→ **Aim of the exercise**: When you reach the line with "[0:01.00-0:02.00]" in the records below, begin transcribing exactly and continue up to and including the line with "[0:10.00-0:11.00]", leaving out every picture.

Stored items from a collection:

──────

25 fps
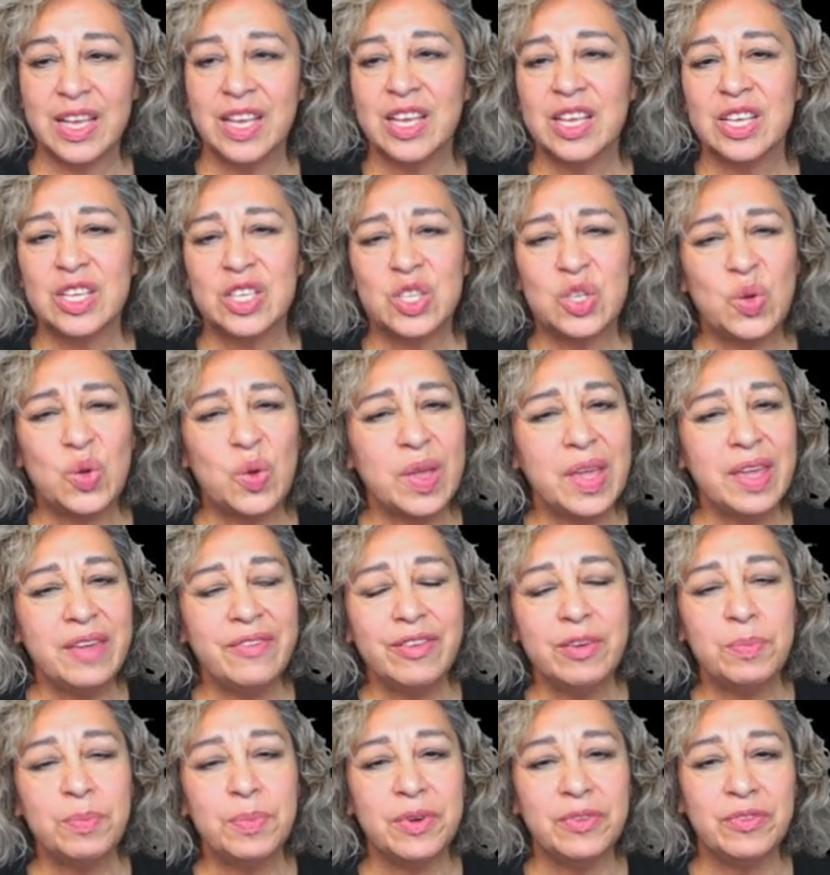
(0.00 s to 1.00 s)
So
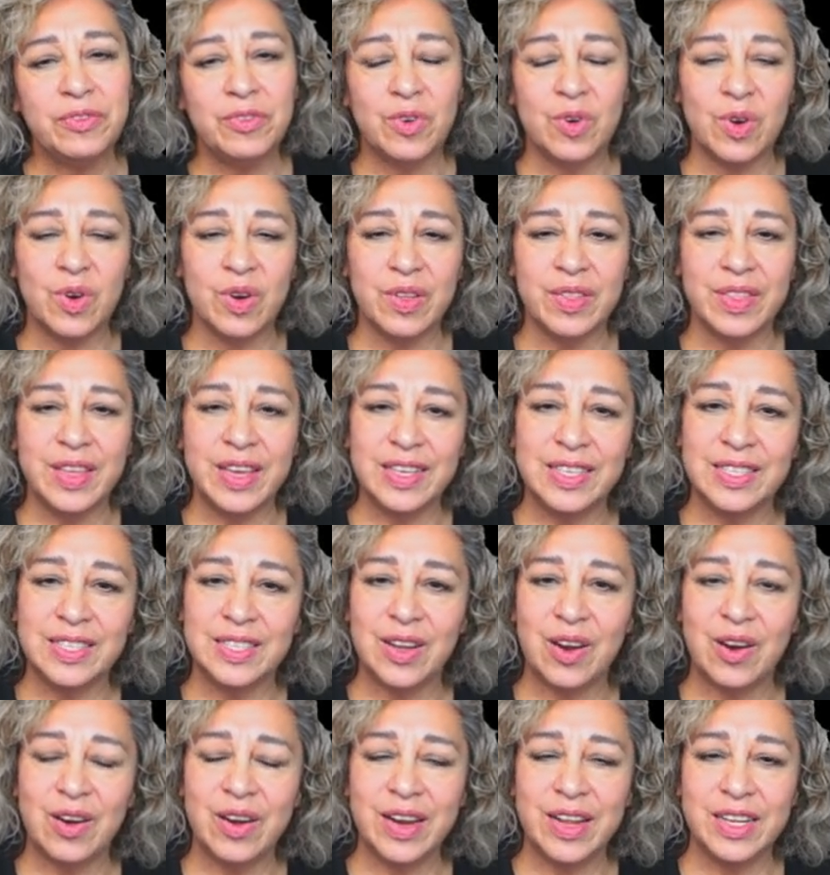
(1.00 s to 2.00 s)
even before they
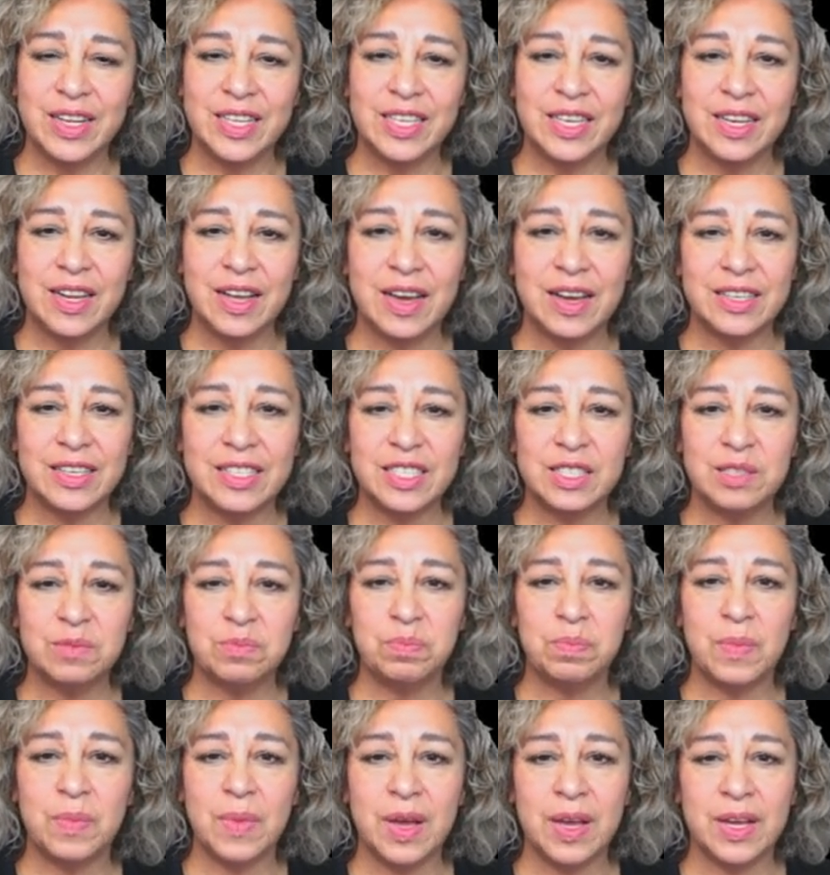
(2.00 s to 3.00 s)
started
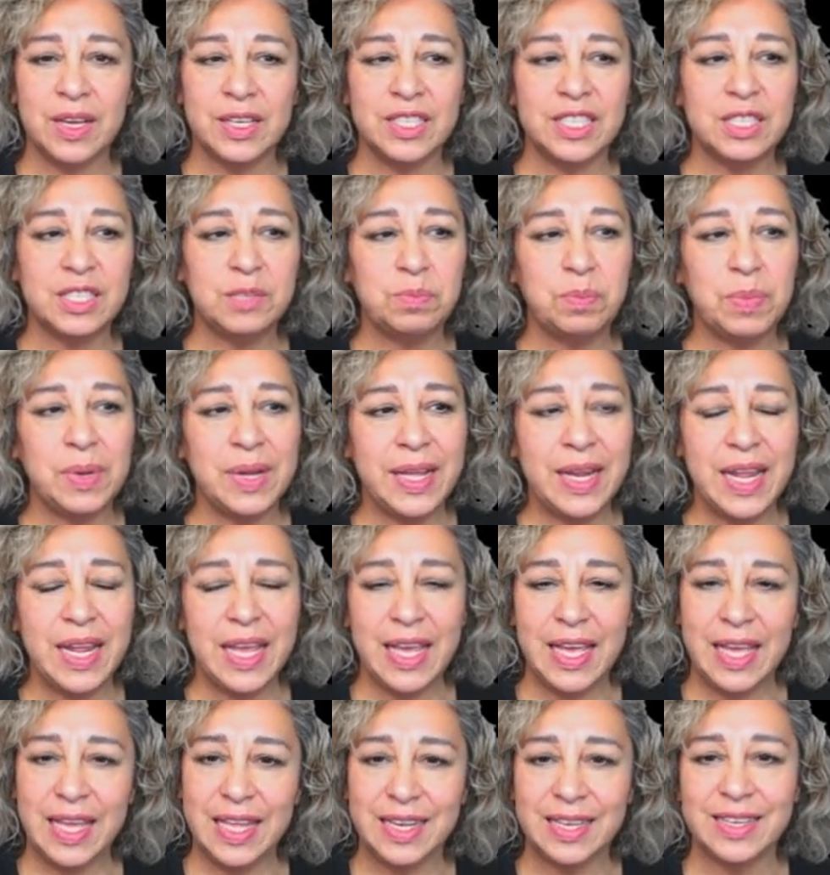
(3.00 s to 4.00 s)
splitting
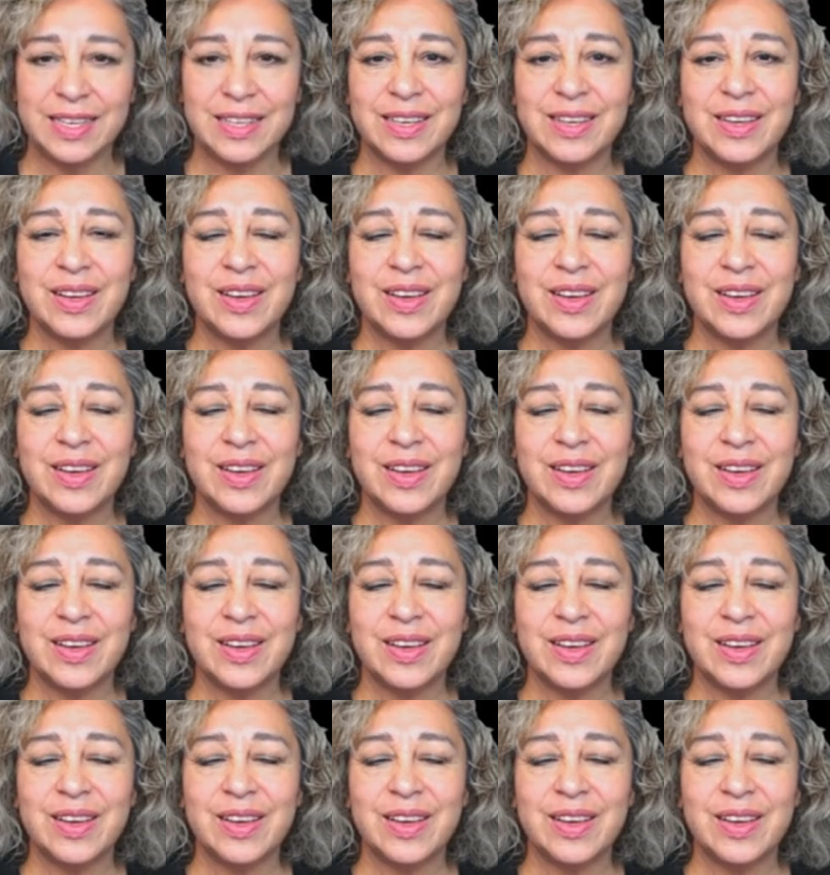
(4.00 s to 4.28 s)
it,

──────

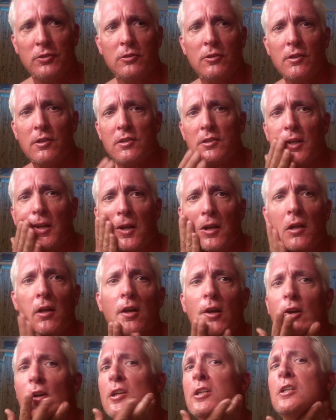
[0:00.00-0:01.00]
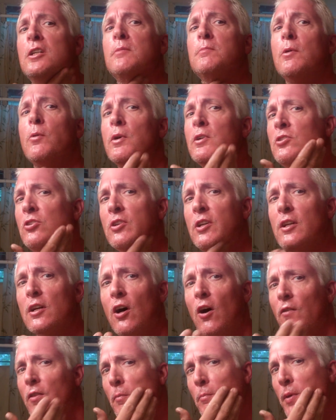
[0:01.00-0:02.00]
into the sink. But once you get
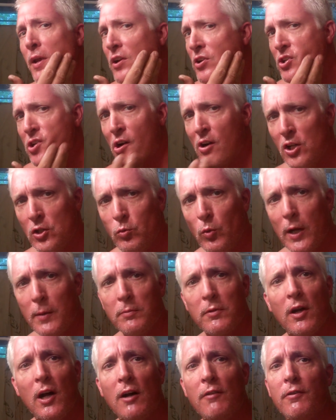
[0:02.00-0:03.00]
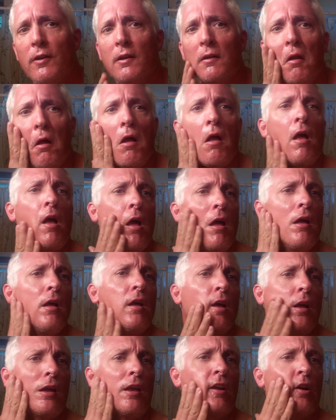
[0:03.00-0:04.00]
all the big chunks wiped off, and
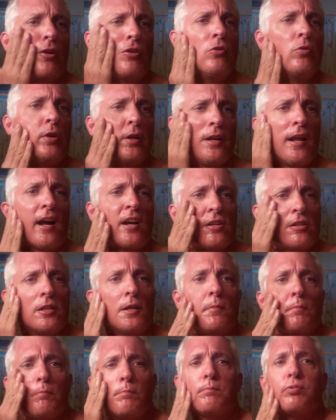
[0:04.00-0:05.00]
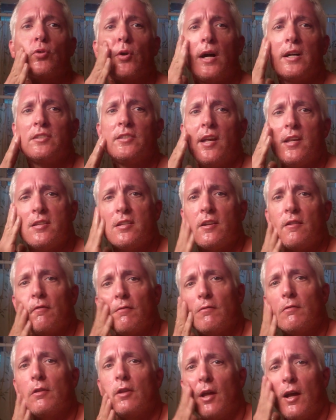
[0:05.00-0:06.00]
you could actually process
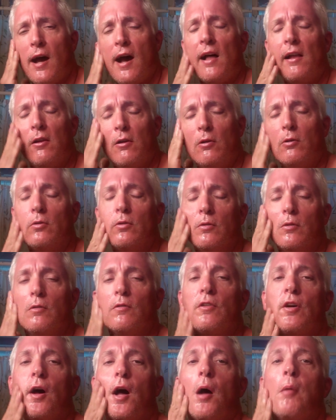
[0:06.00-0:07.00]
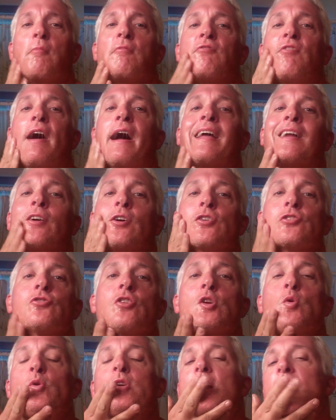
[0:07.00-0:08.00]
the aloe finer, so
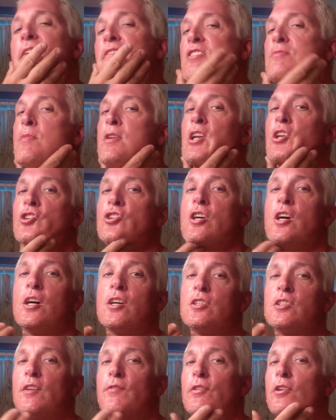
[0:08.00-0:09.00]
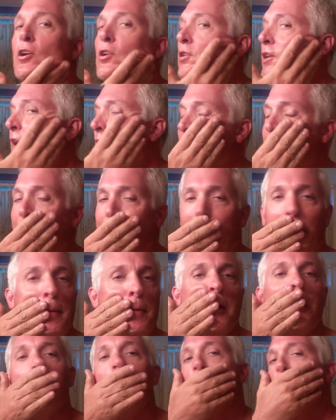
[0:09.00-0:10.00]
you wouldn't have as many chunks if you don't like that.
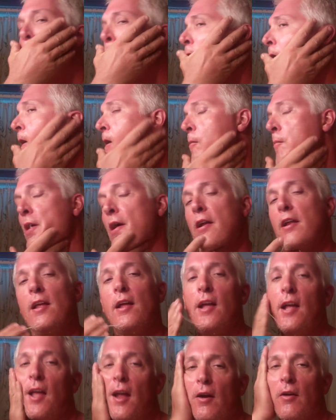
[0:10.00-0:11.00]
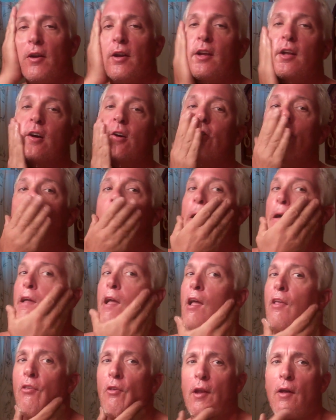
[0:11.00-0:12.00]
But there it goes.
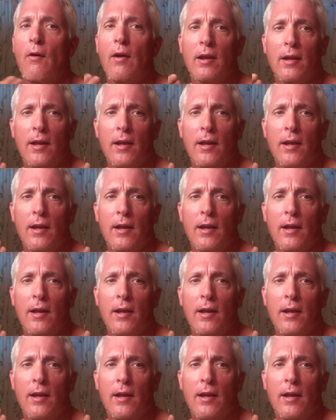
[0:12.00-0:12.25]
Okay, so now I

──────

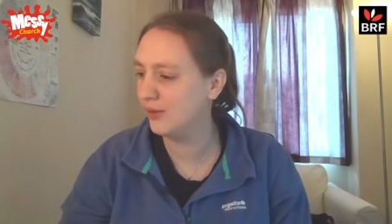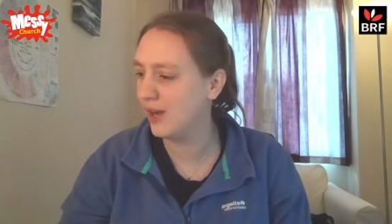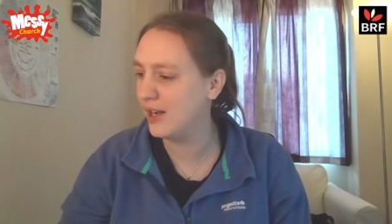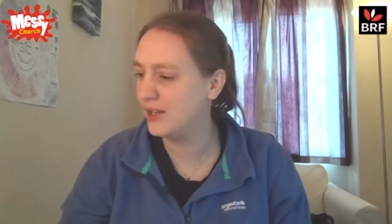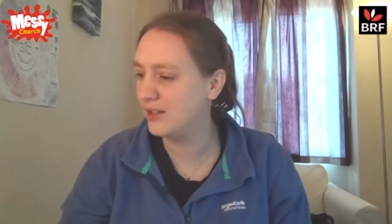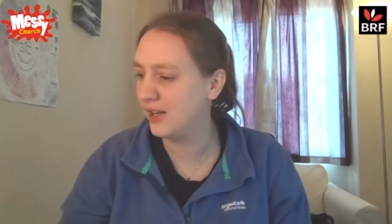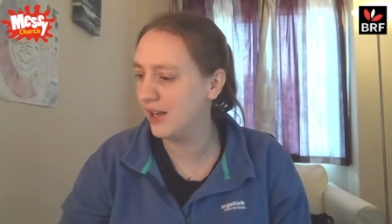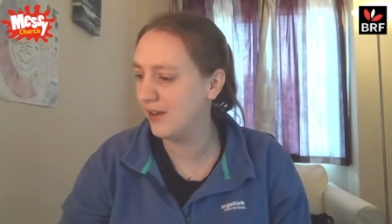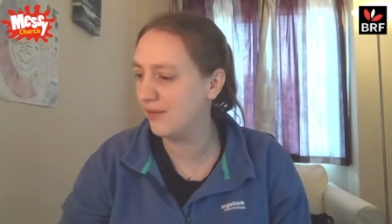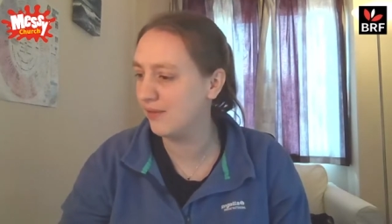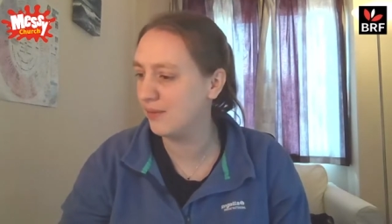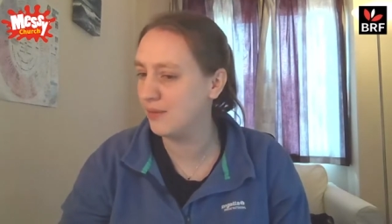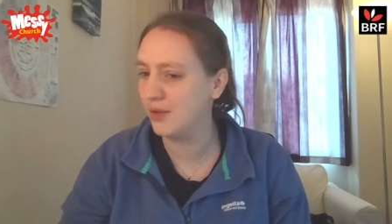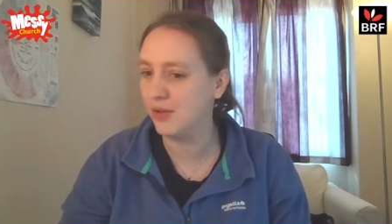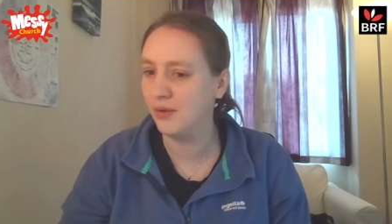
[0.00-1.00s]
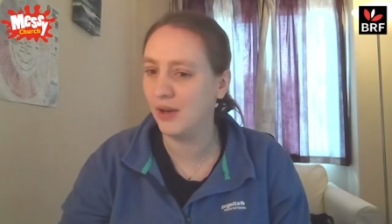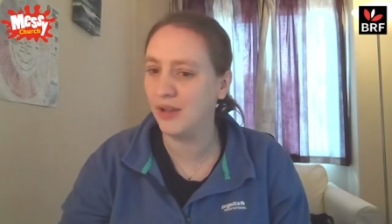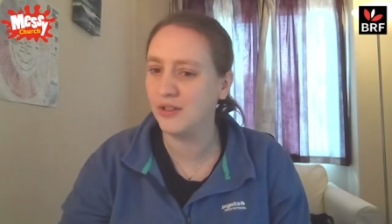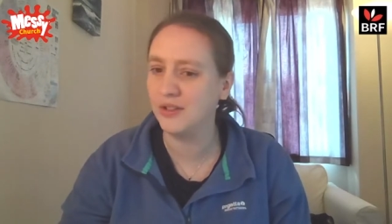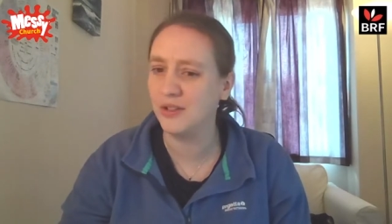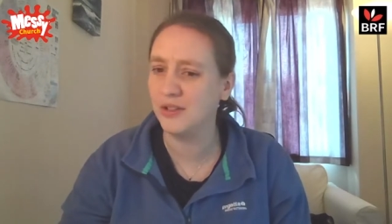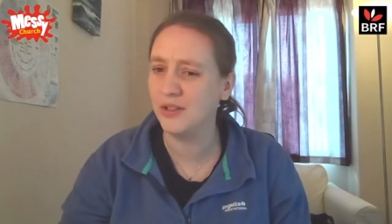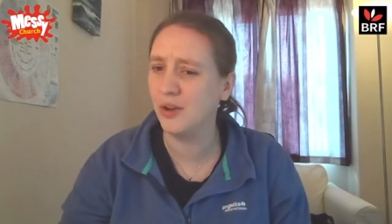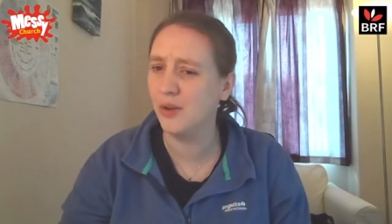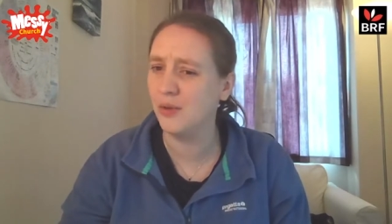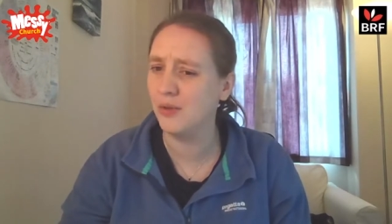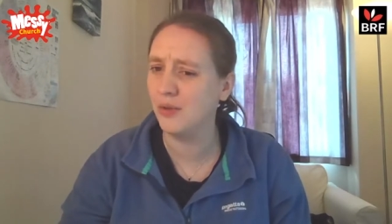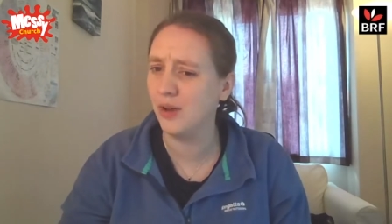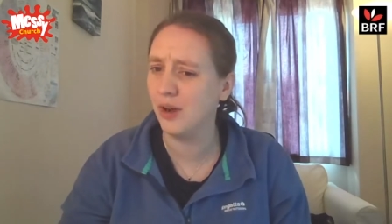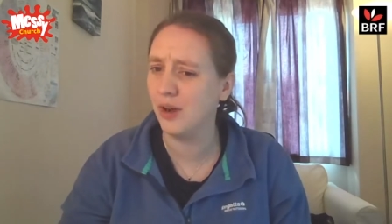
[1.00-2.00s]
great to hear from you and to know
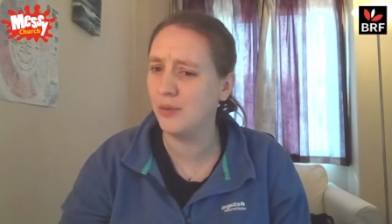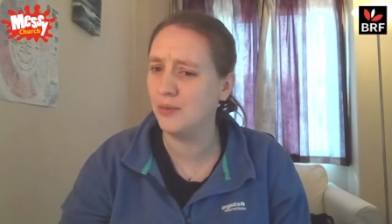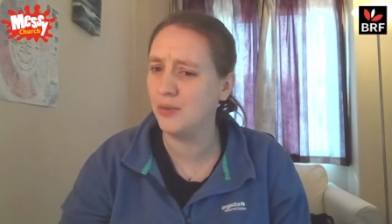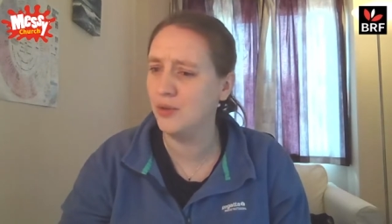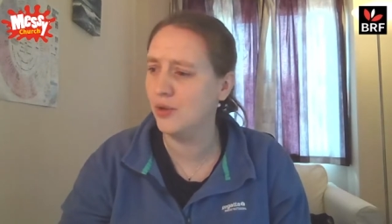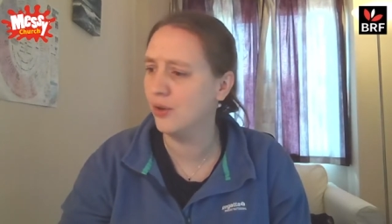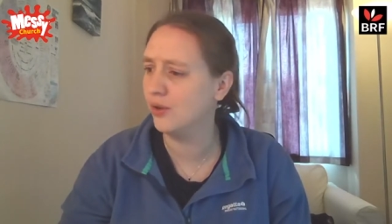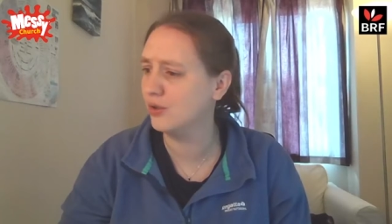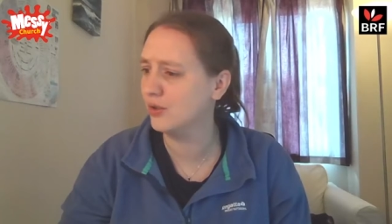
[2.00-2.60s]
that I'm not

──────

→ **Exercise answer**:
[0:01.00-0:02.00]
into the sink. But once you get
[0:02.00-0:03.00]
[0:03.00-0:04.00]
all the big chunks wiped off, and
[0:04.00-0:05.00]
[0:05.00-0:06.00]
you could actually process
[0:06.00-0:07.00]
[0:07.00-0:08.00]
the aloe finer, so
[0:08.00-0:09.00]
[0:09.00-0:10.00]
you wouldn't have as many chunks if you don't like that.
[0:10.00-0:11.00]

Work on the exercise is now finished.